People have some serious misconceptions about astronauts. They think that we eat pills for breakfast and that we spend our time floating around in a capsule. While it’s true that we eat carefully packaged and highly condensed foods, and we’re in superb physical shape which allows us to adapt to the lack of gravity conditions, it’s far from the cliche. Another misconception is that astronauts care not for their physical appearance. I guess Buzz Aldrin and Neil Armstrong probably gave the world that impression. But it’s not true. Some of us are quite into pruning and manscaping, and take pride in our looks. Since my daughter has been doing her makeup courses in Brisbane, I’ve learnt a lot about how a bit of self-love can make a positive impact on one’s life.
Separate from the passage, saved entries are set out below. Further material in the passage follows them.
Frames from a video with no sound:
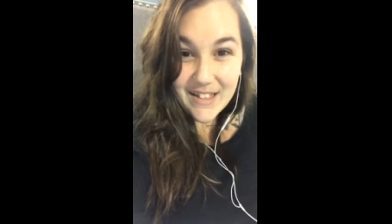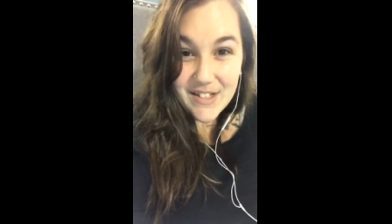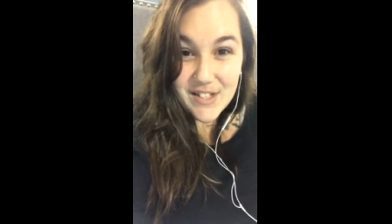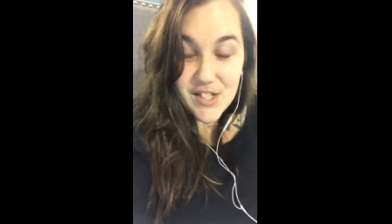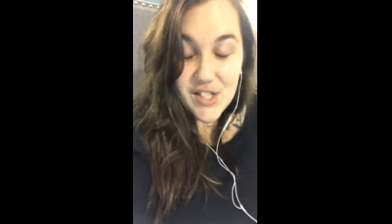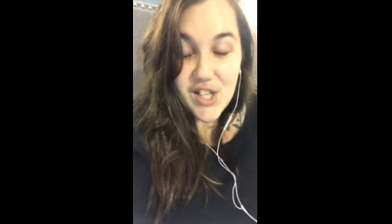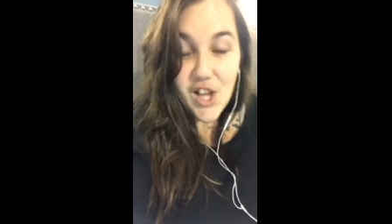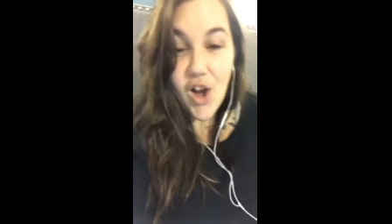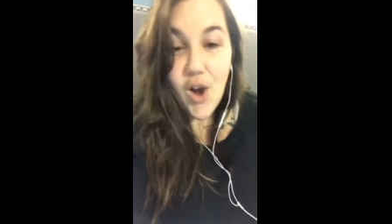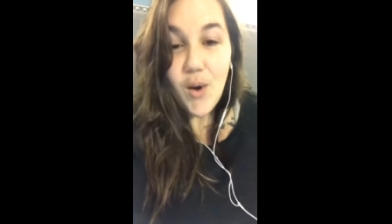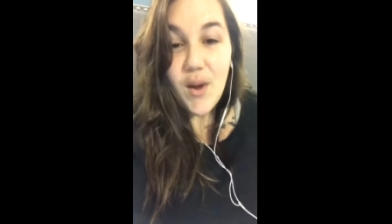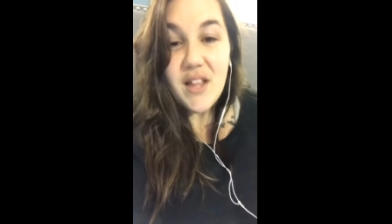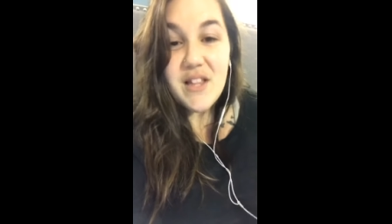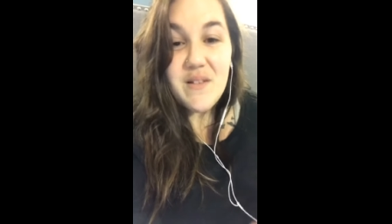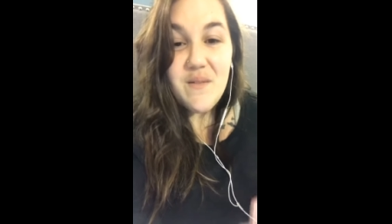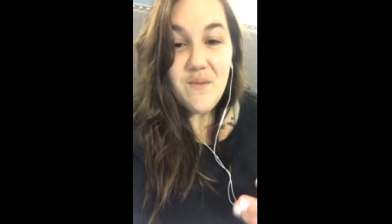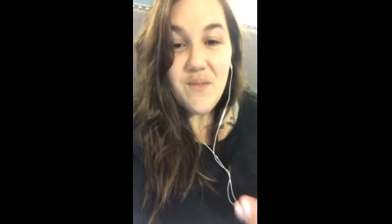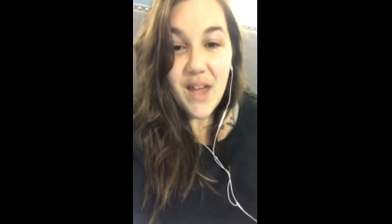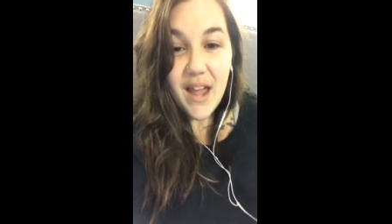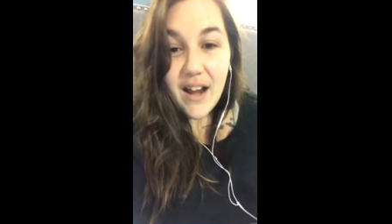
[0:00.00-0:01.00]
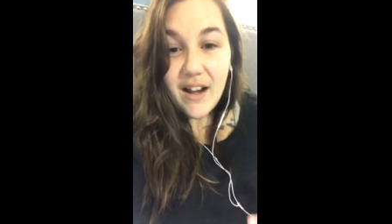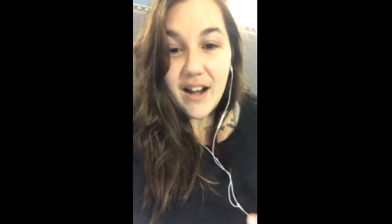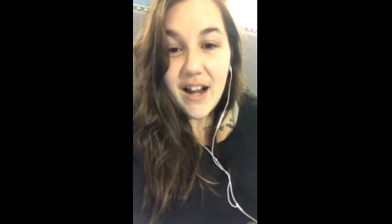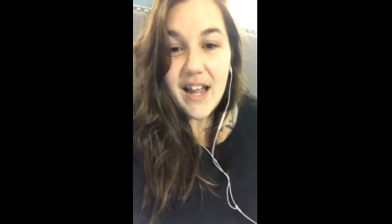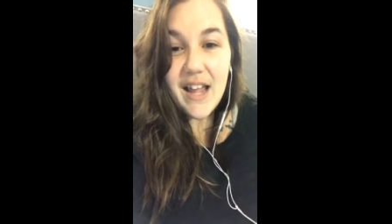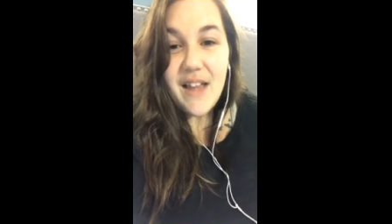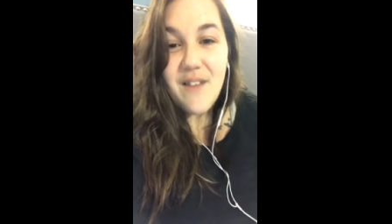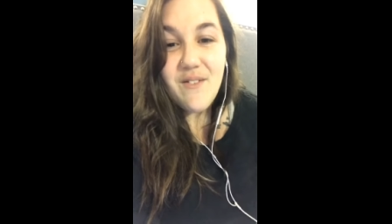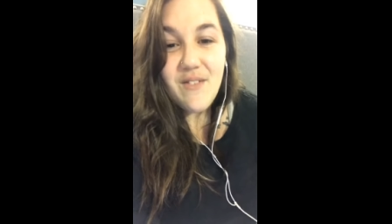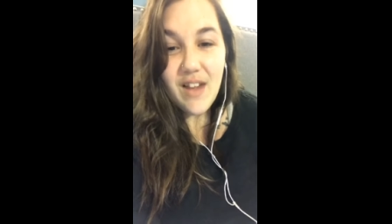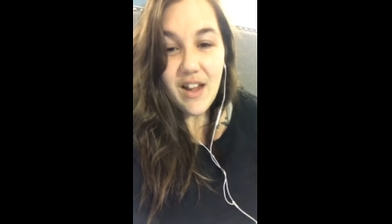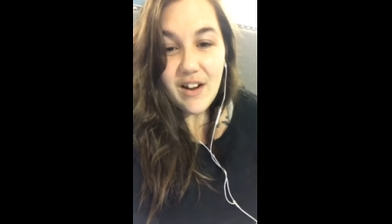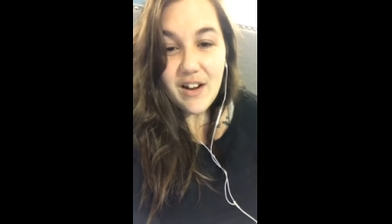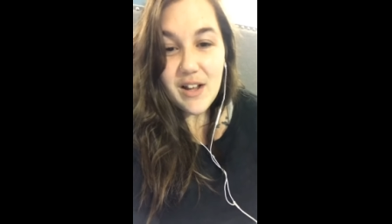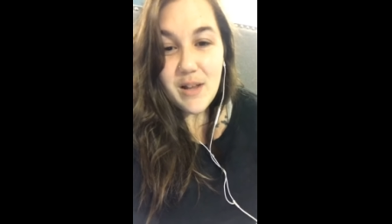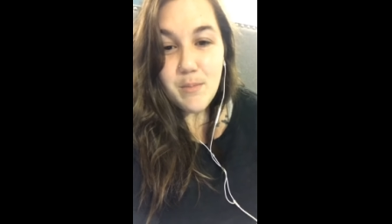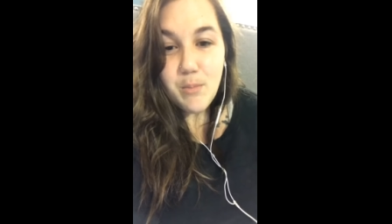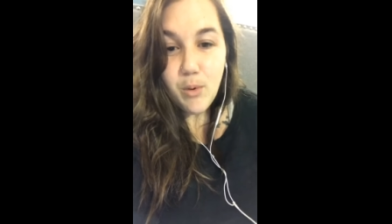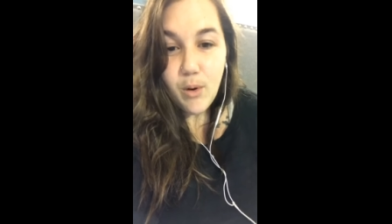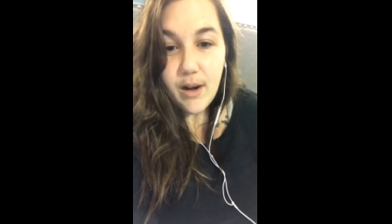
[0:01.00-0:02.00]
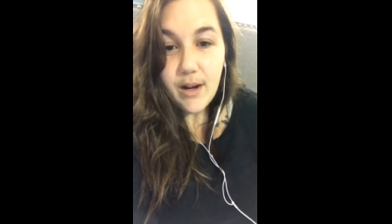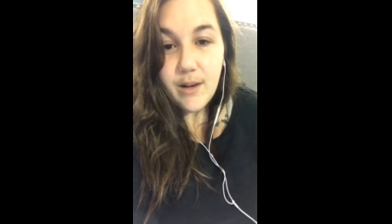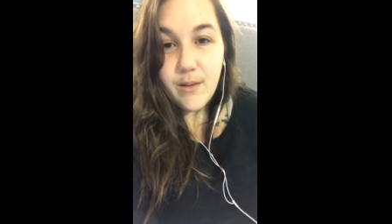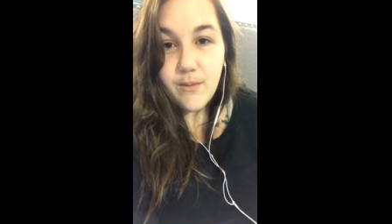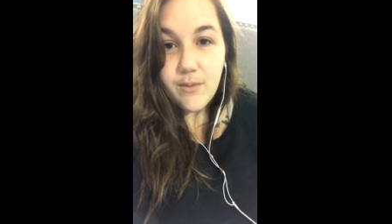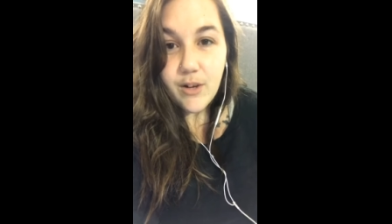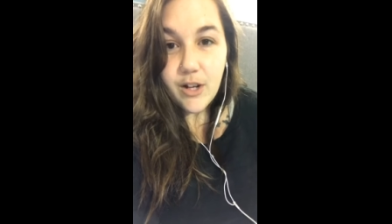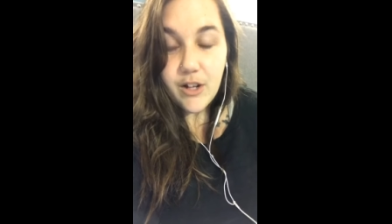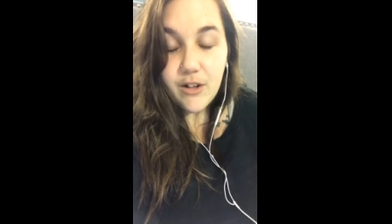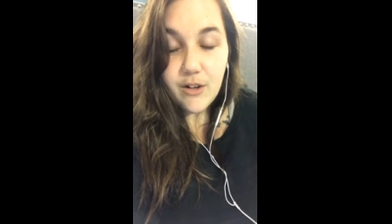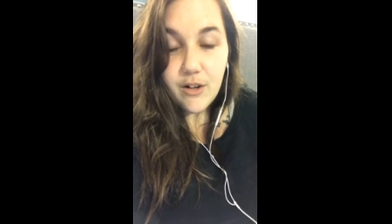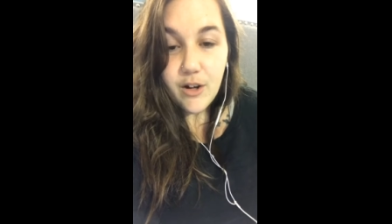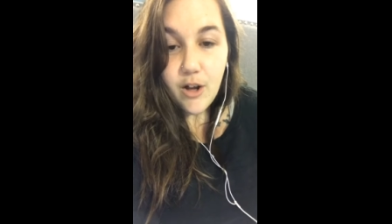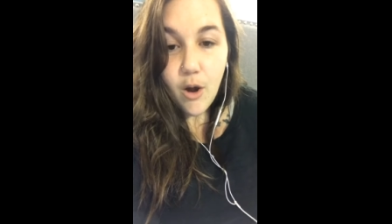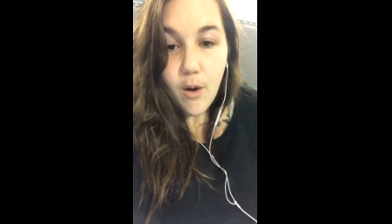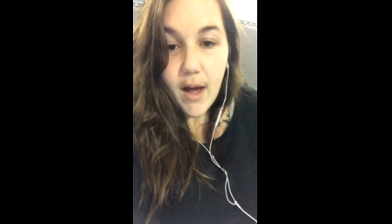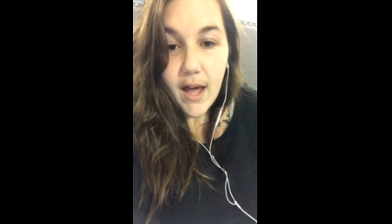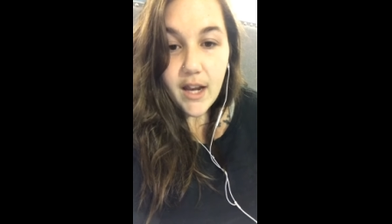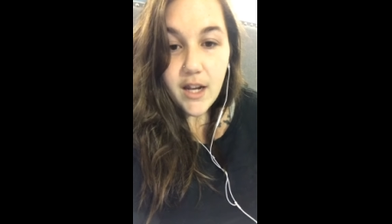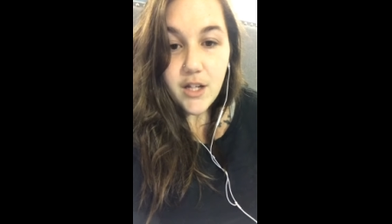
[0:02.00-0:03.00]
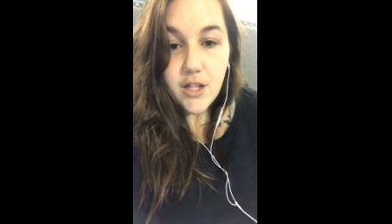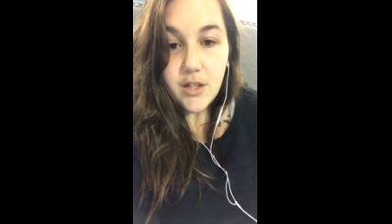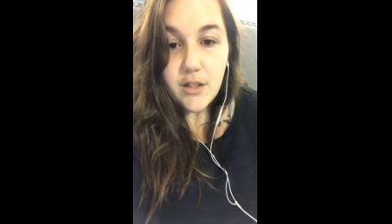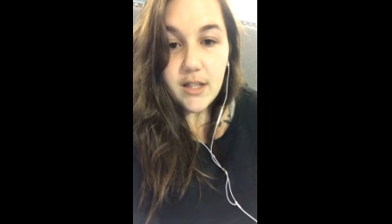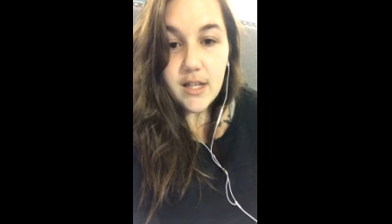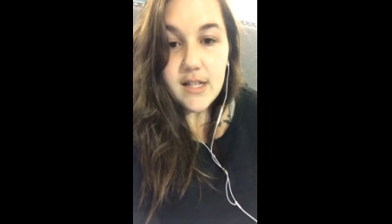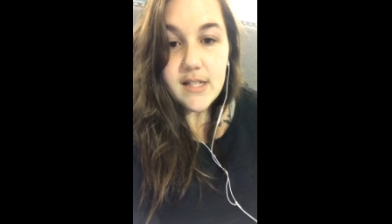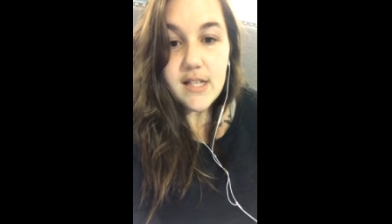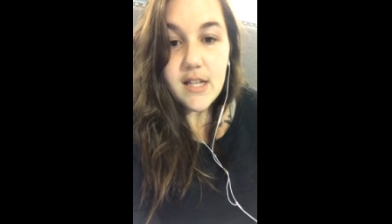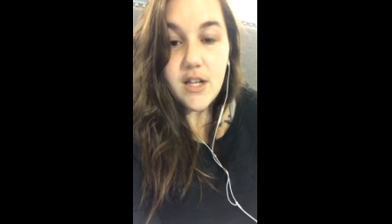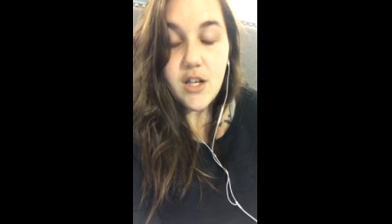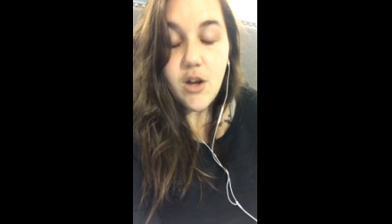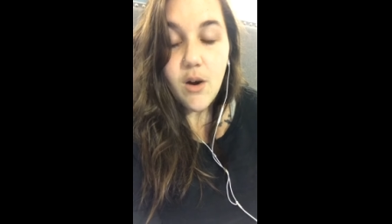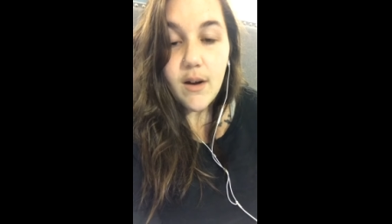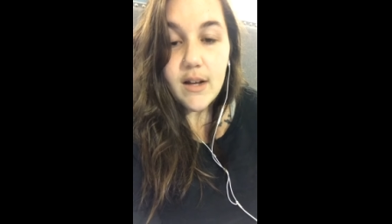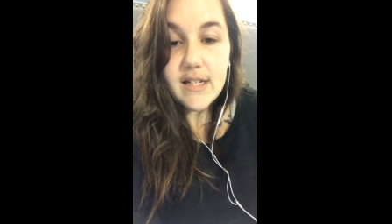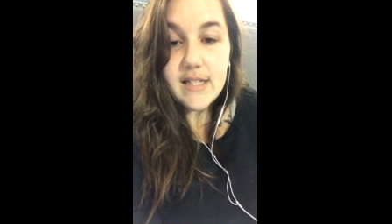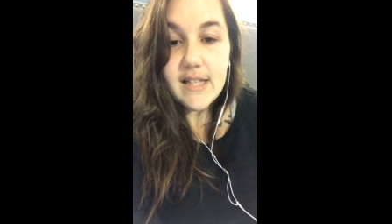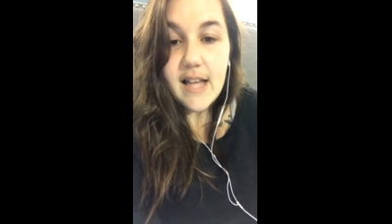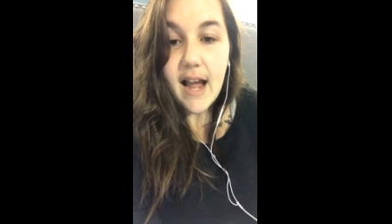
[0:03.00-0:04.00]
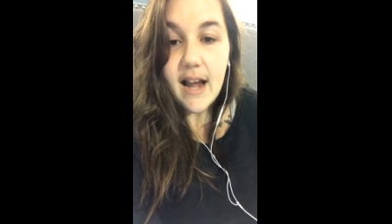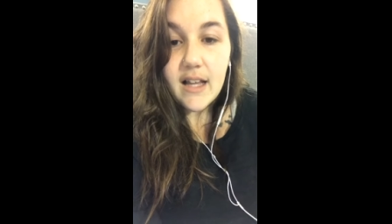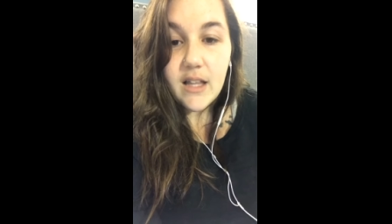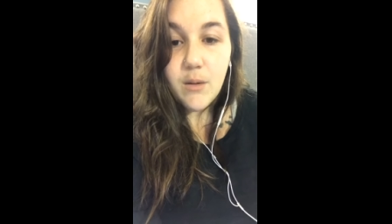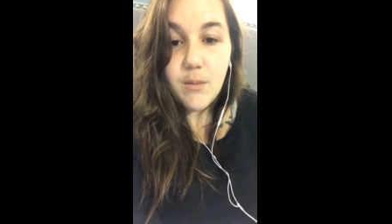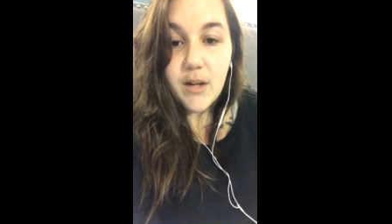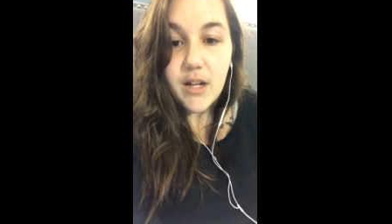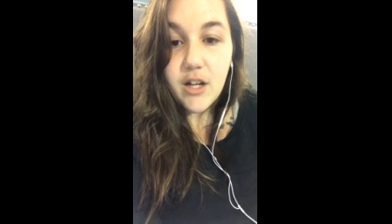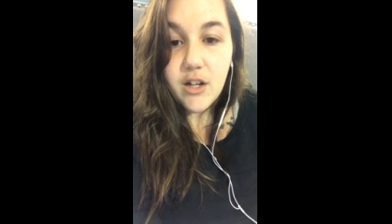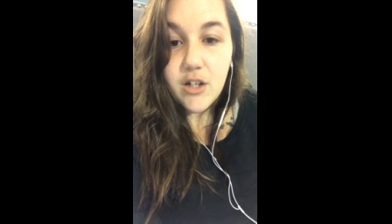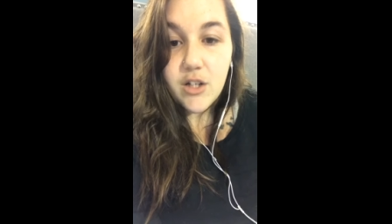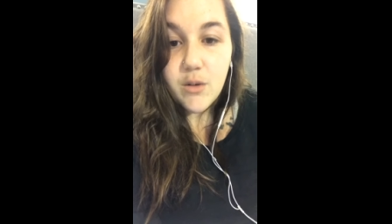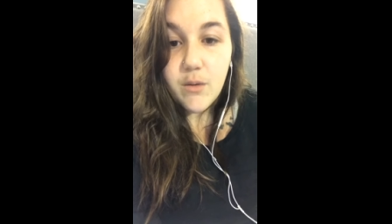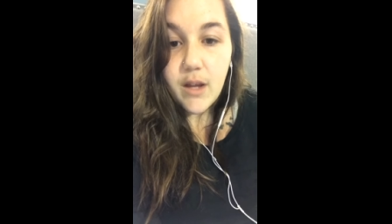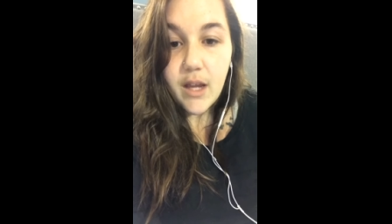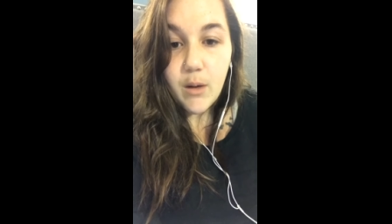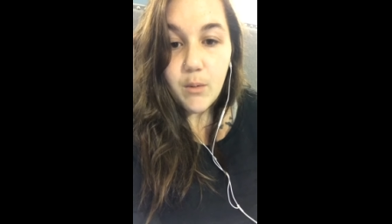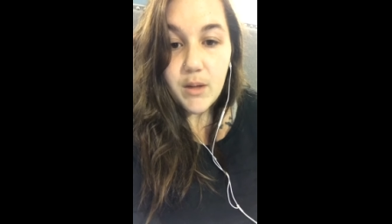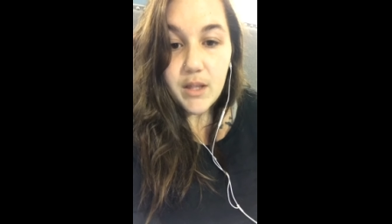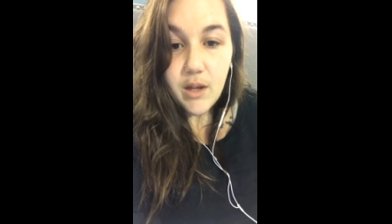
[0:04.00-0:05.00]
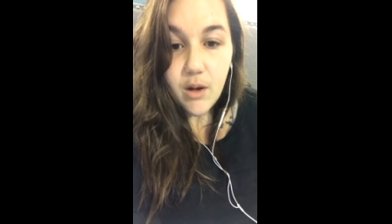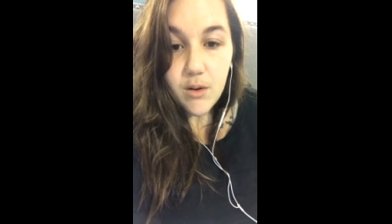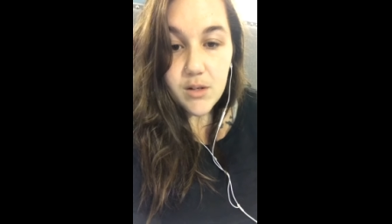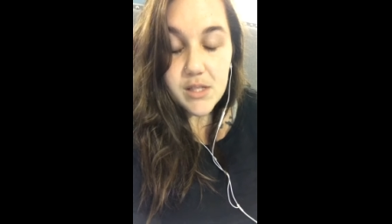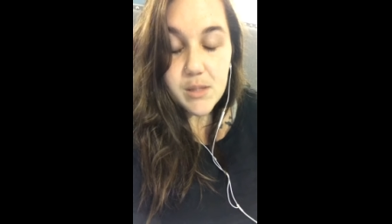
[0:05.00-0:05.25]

So it's very, very important for you to know how to do this and know exactly what you're doing with host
I’ve learnt that there’s a direct correlation between your outward appearance and your self esteem. That’s why I take extra special care, with my daughter’s instructions and guidance, to keep myself in tip top shape every time I go into space. I make sure to trim my chest hair so it’s a neat and tidy patch of fur and I eradicate the hairs sticking out of my nose and ears. My daughter showed me how to do my morning routine: cleanse, exfoliate, tone and moisturise. My skin has never looked better. Even though I’m middle aged now, I’m positively glowing for the cabinet camera. It’s amazing what you can learn from beauty therapy courses like the one Lisa is taking.
I know it’s going to sound vain but I get her to help me with more permanent physical modifications. She tinted my eyelashes, which had turned gray, to a medium brown colour. She also dyed my hair, which took about a decade off my age, and left a little bit of gray on the side to give me a distinguished and intellectual appearance.